Stored data entries
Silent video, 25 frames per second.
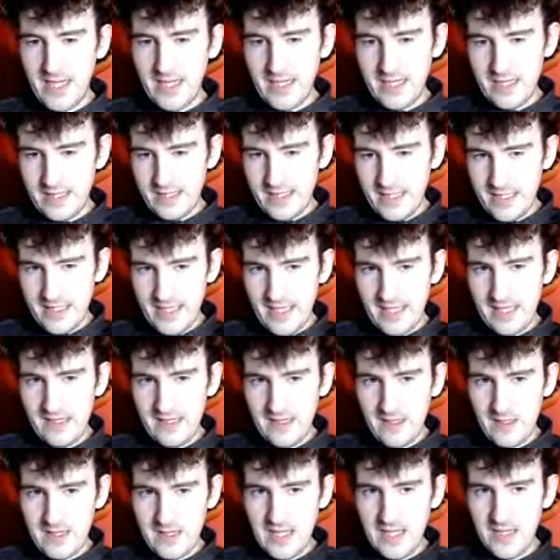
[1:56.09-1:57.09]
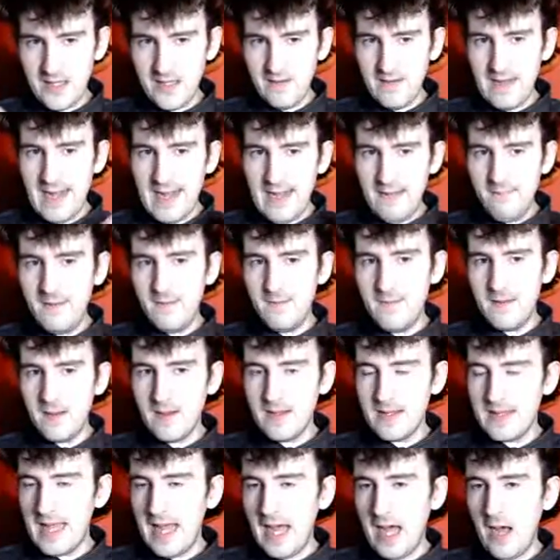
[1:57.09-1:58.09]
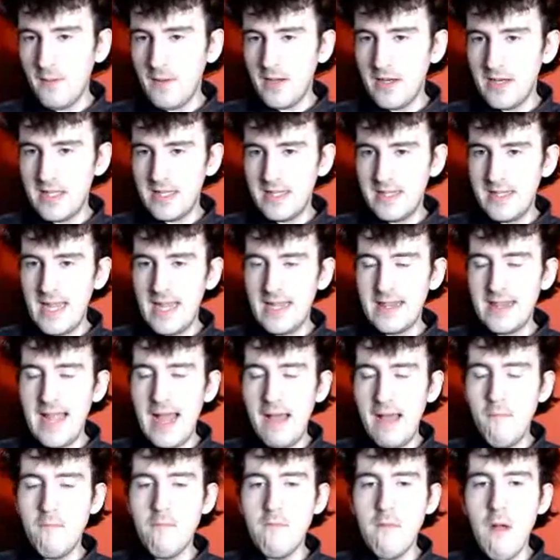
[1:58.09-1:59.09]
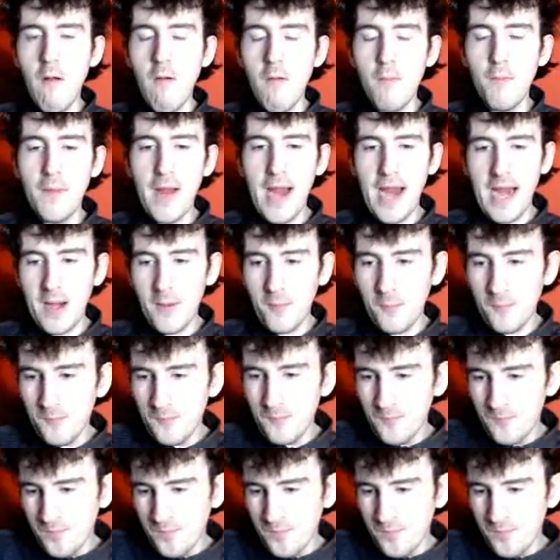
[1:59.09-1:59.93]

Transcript: You just literally can't seem to do anything for yourself. You just sit there moping.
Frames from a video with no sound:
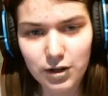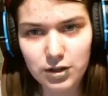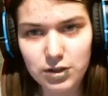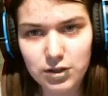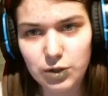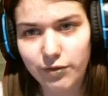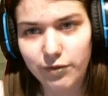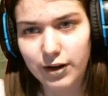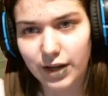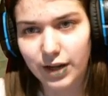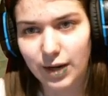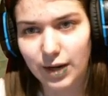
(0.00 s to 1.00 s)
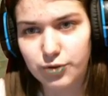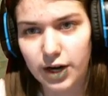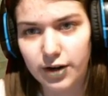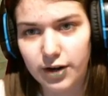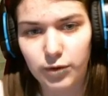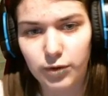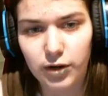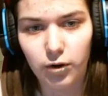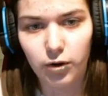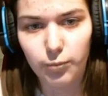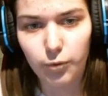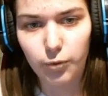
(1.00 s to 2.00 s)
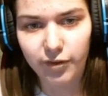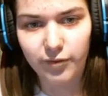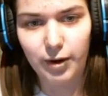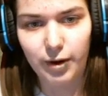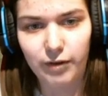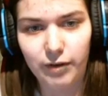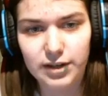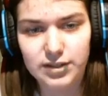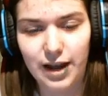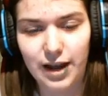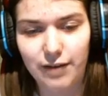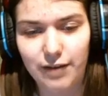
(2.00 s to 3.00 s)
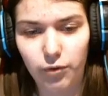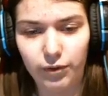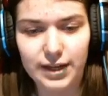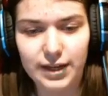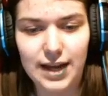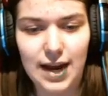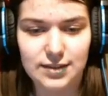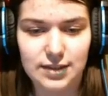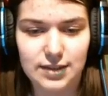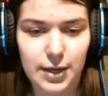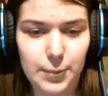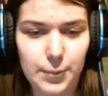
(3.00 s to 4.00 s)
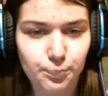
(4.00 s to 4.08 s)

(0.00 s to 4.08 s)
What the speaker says: So if anything, I'm trying to reroll both of my rings to have only cast time.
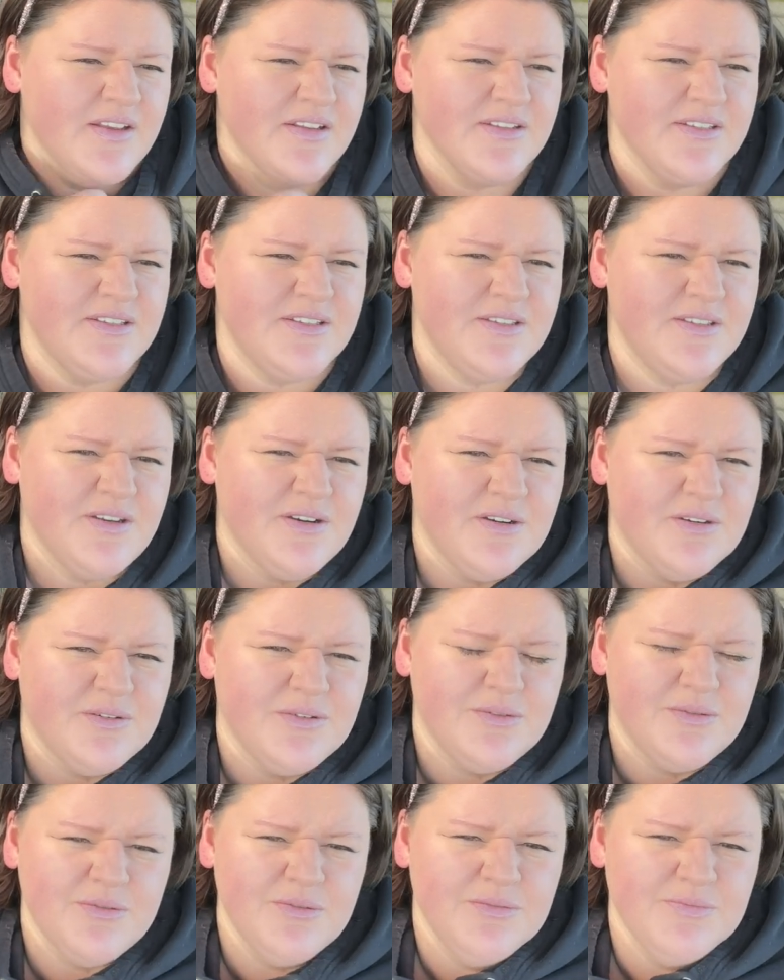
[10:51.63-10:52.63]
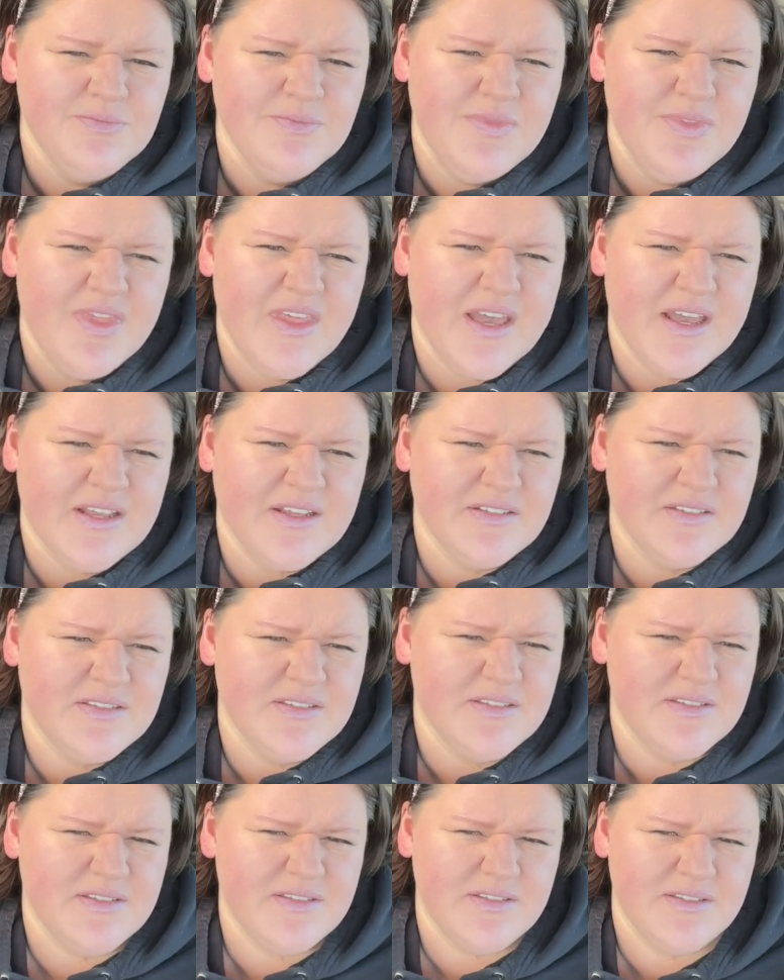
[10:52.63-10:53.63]
So
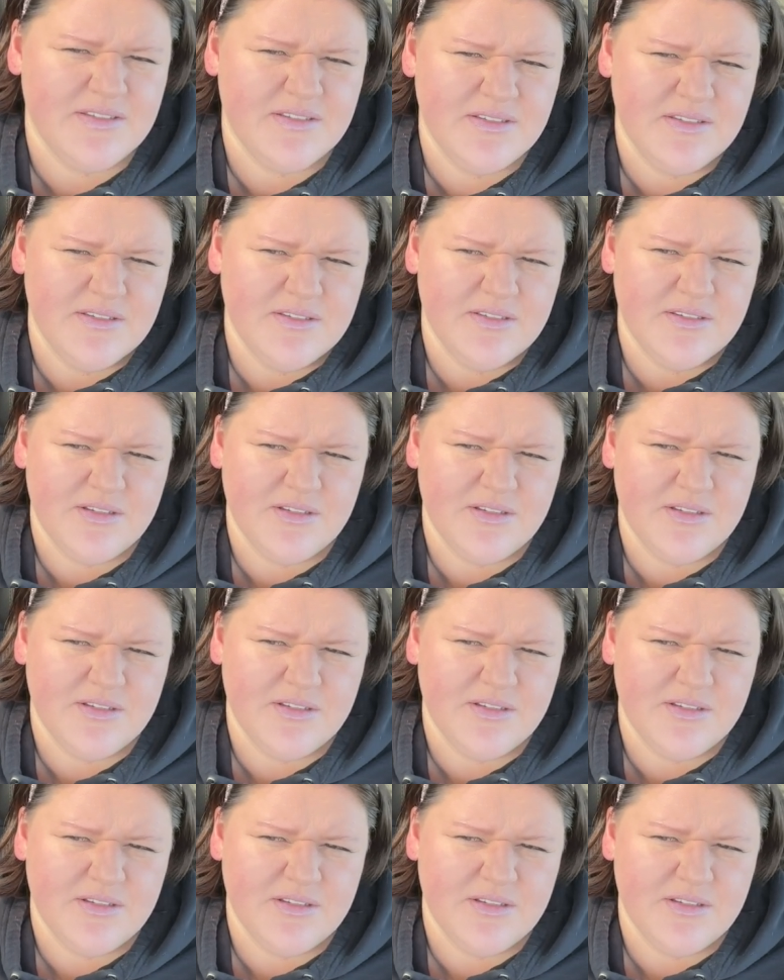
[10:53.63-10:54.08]
that's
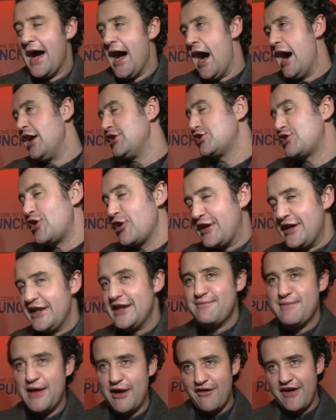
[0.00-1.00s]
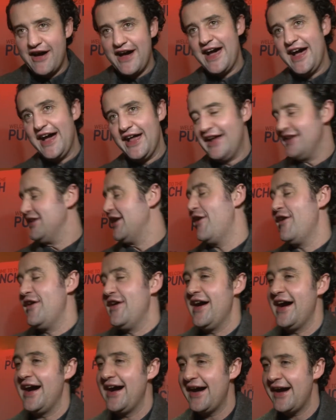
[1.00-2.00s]
I just look in the mirror. And, no,
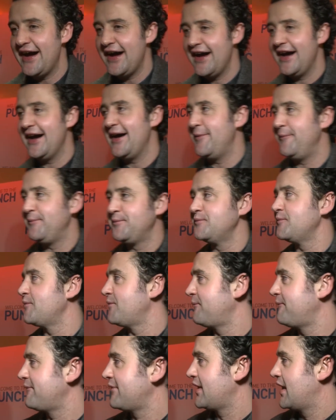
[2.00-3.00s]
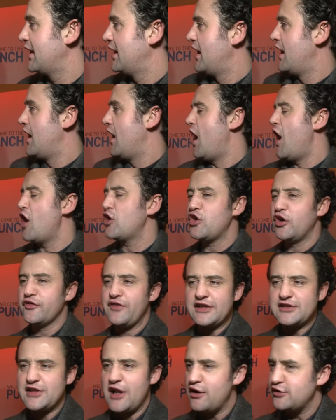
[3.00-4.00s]
um, I've got
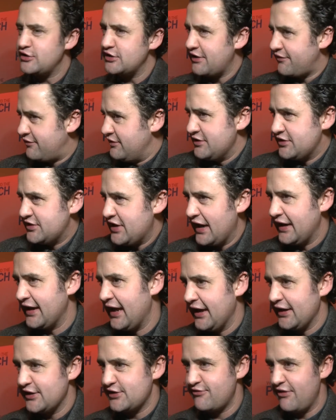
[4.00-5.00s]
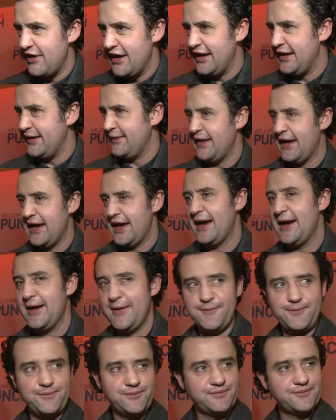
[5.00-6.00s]
there's loads of different techniques really.
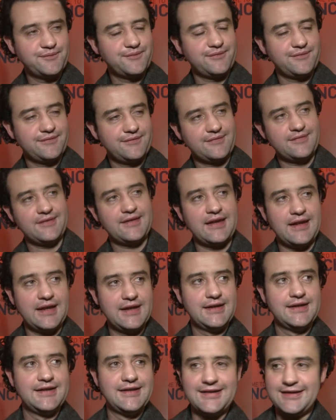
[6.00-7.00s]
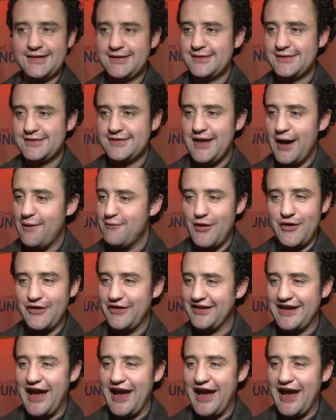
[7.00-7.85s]
Um, I'm not going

• _Exercise prompt_: Your copy should hold exactly the lines from the one that contains "[1:59.09-1:59.93]" through the final line of the data, both ends included, and no pictures.

• _Result_:
[1:59.09-1:59.93]

Transcript: You just literally can't seem to do anything for yourself. You just sit there moping.
Frames from a video with no sound:
(0.00 s to 1.00 s)
(1.00 s to 2.00 s)
(2.00 s to 3.00 s)
(3.00 s to 4.00 s)
(4.00 s to 4.08 s)

(0.00 s to 4.08 s)
What the speaker says: So if anything, I'm trying to reroll both of my rings to have only cast time.
[10:51.63-10:52.63]
[10:52.63-10:53.63]
So
[10:53.63-10:54.08]
that's
[0.00-1.00s]
[1.00-2.00s]
I just look in the mirror. And, no,
[2.00-3.00s]
[3.00-4.00s]
um, I've got
[4.00-5.00s]
[5.00-6.00s]
there's loads of different techniques really.
[6.00-7.00s]
[7.00-7.85s]
Um, I'm not going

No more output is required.